Our last view of Venice--Beautiful San Giorgio Church

The DH and I were in the cruise terminal earlier today taking advantage of some free wifi, when I heard someone say, “Well, if it isn’t the Round The World Writer.” It was Linda and Gary, a couple who were just joining the ship. They’d been following the blog since LA and had intended to try to find me on the ship, but instead they bumped into me in the terminal. Turns out, their cabin is just around the corner from ours on Deck 7, so we’ll be neighbors!

I didn’t ask how they knew it was me. They may have recognized me from the pictures on the blog, but I suspect it was because I had Herkimer (my portable oxygen concentrator) beside me. People are understandably curious about the little machine that makes this journey possible for me, and I’m always happy to explain how it works. It’s not an oxygen container, it’s a concentrator. It pulls in air, runs it through a filter to scrub out the nitrogen, and then gives me a bolus (little puff) of almost pure oxygen. It’s just what I need to keep my O2 saturation in the high 90’s when I’m walking about. I’m able to do without it while seated.

The next question folks ask is if I have COPD, probably because that lung disease gets a lot of commercial air time advertising drugs to treat the symtoms. COPD is an “obstructive” lung disease. Sufferers are unable to fully expel the air in their lungs, so it’s difficult to draw in a fresh breath. For this reason, folks wonder how I can still sing with a lung condition, but in my case, I can push air in and out all day with no problem. My condition is considered “restrictive,” meaning the air flows unimpeded, but the difficulty comes because my lungs don’t do what they should with that air.

I have a rather rare disease—NSIP (Non-Specific Interstitial Pneumonitis) Non-specific means the doctors don’t know how I got it. Interstitial means … well, I’m not exactly sure but I always thought the word referred to “between t he ribs”. And despite the pneumonitis bit, it’s not contagious. What it mostly means is that the lower halves of my lungs look like they’re filled with cotton candy on an MRI. My aveoli, the little organelles that should puff up like balloons to exchange oxygen for CO2 in my blood, operate more like paper bags.  

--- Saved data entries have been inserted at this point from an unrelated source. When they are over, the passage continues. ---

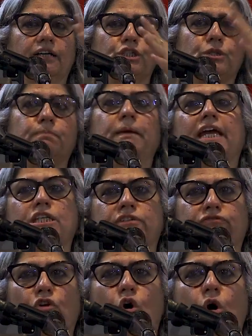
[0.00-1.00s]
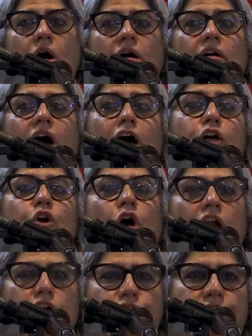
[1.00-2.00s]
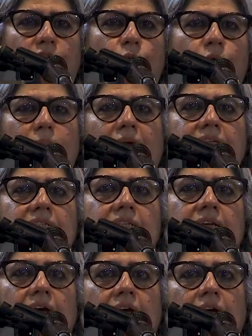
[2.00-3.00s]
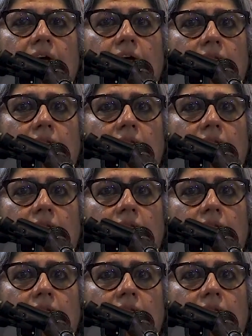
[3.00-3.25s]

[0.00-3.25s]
space for acknowledging women's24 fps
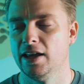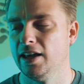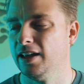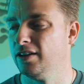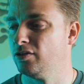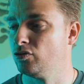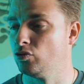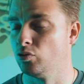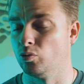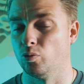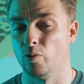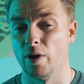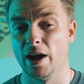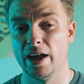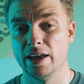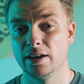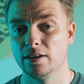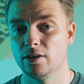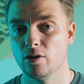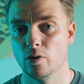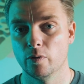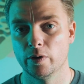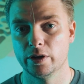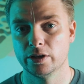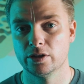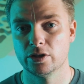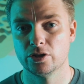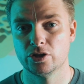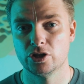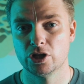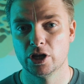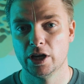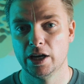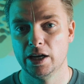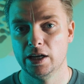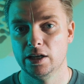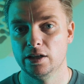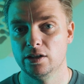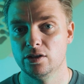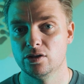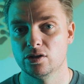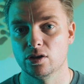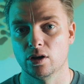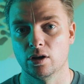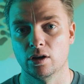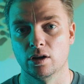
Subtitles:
Is Red going to change?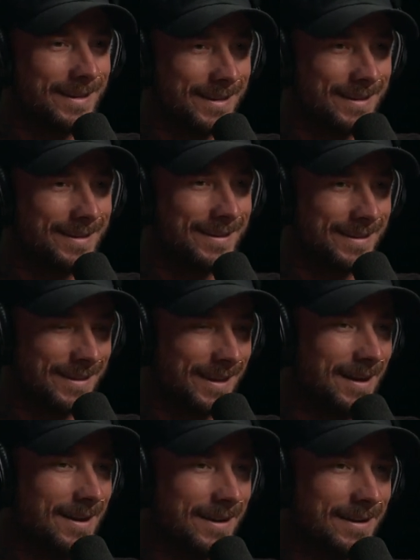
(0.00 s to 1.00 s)
Five.
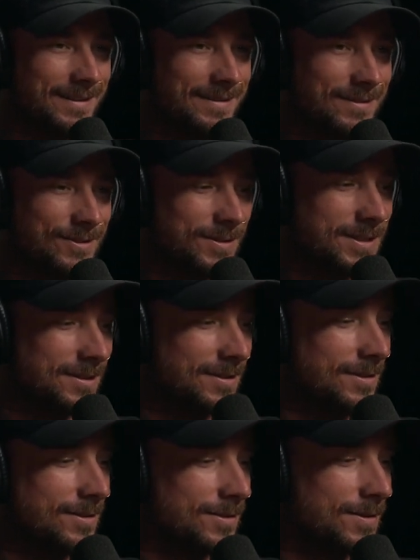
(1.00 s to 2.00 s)
Yeah, everything still
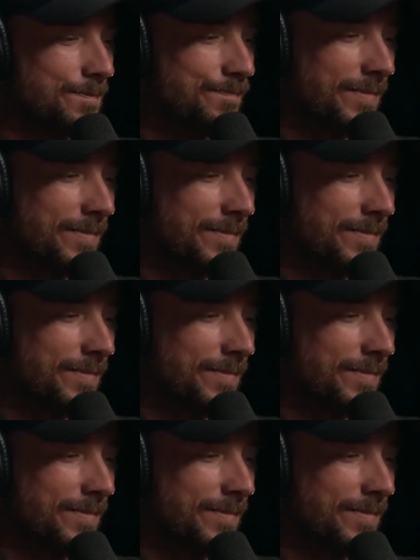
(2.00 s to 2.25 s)
was the same.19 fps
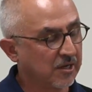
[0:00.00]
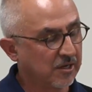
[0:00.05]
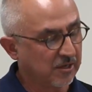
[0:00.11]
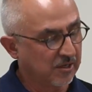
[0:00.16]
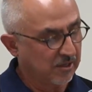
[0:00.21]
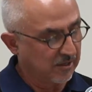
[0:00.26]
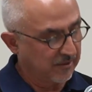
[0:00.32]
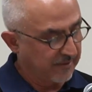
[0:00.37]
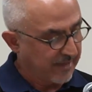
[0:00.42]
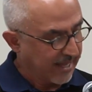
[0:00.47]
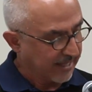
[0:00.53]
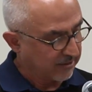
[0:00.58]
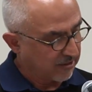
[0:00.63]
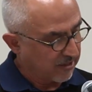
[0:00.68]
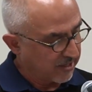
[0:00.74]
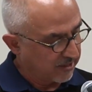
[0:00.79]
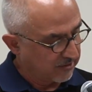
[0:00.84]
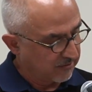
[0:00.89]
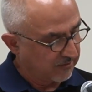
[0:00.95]
uh, that
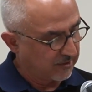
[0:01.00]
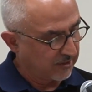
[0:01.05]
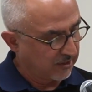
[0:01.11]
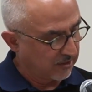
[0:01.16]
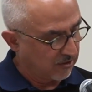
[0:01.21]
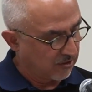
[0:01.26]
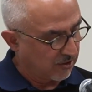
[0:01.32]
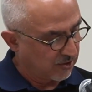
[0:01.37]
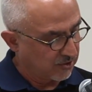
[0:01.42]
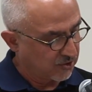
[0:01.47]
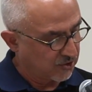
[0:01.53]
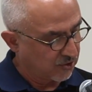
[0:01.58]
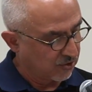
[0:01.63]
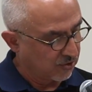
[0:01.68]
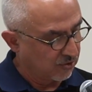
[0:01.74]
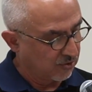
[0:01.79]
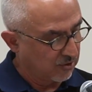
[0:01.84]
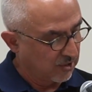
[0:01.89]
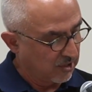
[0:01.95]
kind of thing
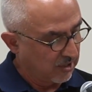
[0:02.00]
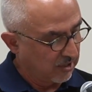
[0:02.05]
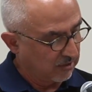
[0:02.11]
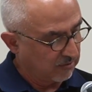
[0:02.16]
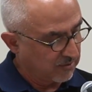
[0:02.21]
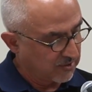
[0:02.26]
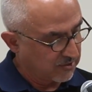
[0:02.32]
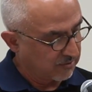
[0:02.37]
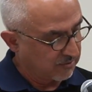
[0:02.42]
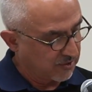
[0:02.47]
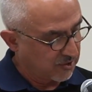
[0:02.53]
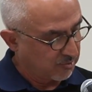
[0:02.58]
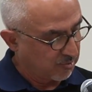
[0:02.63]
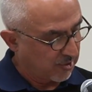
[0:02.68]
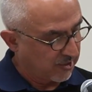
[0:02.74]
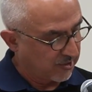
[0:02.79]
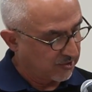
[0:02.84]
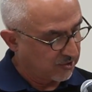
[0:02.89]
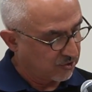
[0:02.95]
also was a
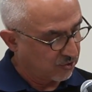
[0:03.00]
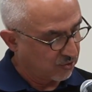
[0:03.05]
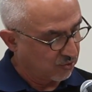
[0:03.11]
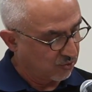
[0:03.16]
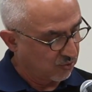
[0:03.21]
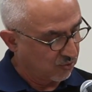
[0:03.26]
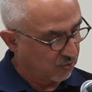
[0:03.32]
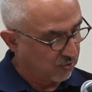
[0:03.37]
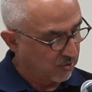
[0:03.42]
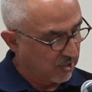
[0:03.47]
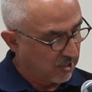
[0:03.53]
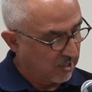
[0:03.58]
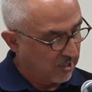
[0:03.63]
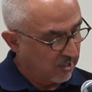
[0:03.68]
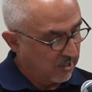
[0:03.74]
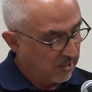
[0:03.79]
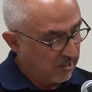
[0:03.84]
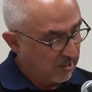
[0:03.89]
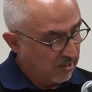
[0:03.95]
response to
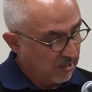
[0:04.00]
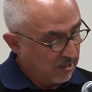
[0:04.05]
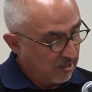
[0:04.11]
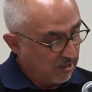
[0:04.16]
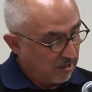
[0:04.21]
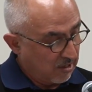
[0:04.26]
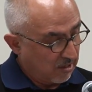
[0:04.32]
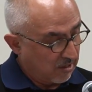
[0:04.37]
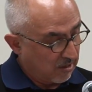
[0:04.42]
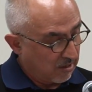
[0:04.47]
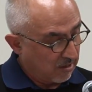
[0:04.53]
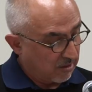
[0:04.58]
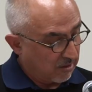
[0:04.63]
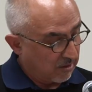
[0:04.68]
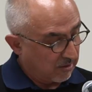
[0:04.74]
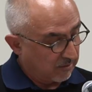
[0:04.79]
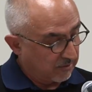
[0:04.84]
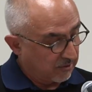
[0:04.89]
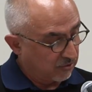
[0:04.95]

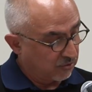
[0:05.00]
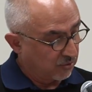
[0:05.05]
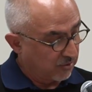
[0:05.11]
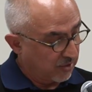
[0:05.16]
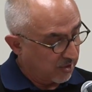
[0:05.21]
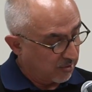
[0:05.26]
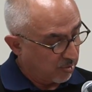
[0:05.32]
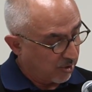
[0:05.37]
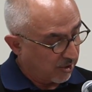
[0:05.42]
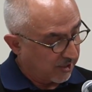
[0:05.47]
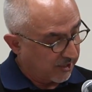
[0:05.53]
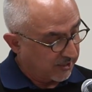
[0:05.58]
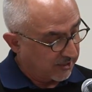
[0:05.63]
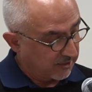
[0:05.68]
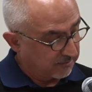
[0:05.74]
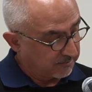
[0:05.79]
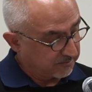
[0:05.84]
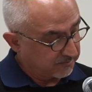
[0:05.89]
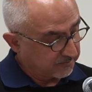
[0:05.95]
the Tudeh
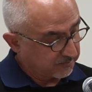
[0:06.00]
party.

They’re brittle and fibrotic and inefficient.

The only cure at present is a lung transplant, but I’m not nearly bad enough off to consider asking to be put on a list yet. My condition is stable, which is a win! As long as I have a full battery, Herkimer and I are good to go! I tease the DH that he has a battery operated wife.

“As long as you’re not a blow up  wife, it’s fine,” he says.

“If it weren’t for Venetian blinds, it’d be curtains for all of us.”
~ from the wags at Table 22

2 comments:

  1. I always thought interstitial meant 'on and off', but according to Wikipedia, it means "affecting the interstitium (the tissue and space around the air sacs of the lungs)". That makes sense, now that you've described your condition...

    Also: an oxygen concentrator! What a terrifically smart idea - it must be so much lighter than oxygen bottles.

    ReplyDelete
    Replies
    1. And so much more convenient. There's no way I could have enough O2 bottles delivered to the ship to take me all the way around the world. I'm very thankful for Herkimer.